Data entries
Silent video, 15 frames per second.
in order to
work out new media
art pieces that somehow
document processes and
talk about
==
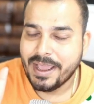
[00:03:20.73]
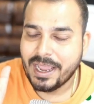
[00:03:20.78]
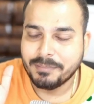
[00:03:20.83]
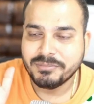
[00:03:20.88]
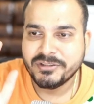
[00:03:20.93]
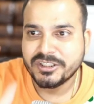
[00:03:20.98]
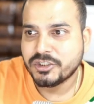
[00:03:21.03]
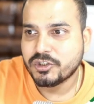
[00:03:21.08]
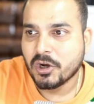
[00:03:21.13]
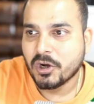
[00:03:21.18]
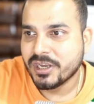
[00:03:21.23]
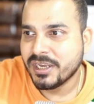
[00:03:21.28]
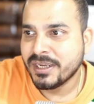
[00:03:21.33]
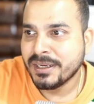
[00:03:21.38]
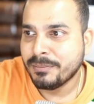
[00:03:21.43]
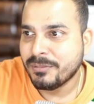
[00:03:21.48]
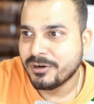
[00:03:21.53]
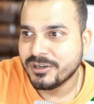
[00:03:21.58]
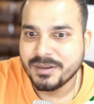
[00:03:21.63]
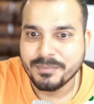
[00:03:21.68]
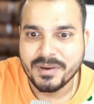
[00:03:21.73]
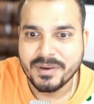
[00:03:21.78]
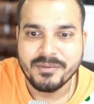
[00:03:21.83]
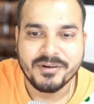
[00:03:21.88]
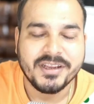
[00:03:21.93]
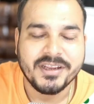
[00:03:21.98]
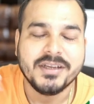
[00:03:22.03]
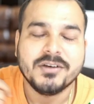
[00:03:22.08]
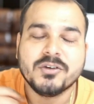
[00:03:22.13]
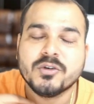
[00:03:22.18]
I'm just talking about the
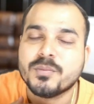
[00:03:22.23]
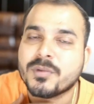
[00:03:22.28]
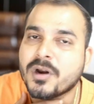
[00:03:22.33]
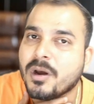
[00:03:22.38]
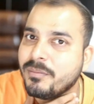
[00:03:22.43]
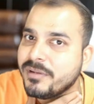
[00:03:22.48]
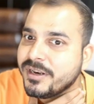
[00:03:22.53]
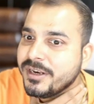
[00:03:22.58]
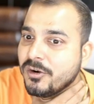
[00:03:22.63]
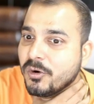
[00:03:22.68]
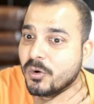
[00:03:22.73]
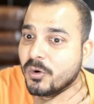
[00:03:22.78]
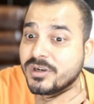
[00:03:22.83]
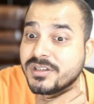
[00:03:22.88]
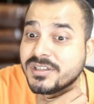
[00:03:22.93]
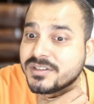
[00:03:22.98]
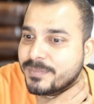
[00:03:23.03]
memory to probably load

- **How to complete this task**:
Would you set down only the lines above from the line with "[00:03:20.83]" to the line with "[00:03:22.13]", both included, exactly as they stand and without the pictures?

- **Response**:
[00:03:20.83]
[00:03:20.88]
[00:03:20.93]
[00:03:20.98]
[00:03:21.03]
[00:03:21.08]
[00:03:21.13]
[00:03:21.18]
[00:03:21.23]
[00:03:21.28]
[00:03:21.33]
[00:03:21.38]
[00:03:21.43]
[00:03:21.48]
[00:03:21.53]
[00:03:21.58]
[00:03:21.63]
[00:03:21.68]
[00:03:21.73]
[00:03:21.78]
[00:03:21.83]
[00:03:21.88]
[00:03:21.93]
[00:03:21.98]
[00:03:22.03]
[00:03:22.08]
[00:03:22.13]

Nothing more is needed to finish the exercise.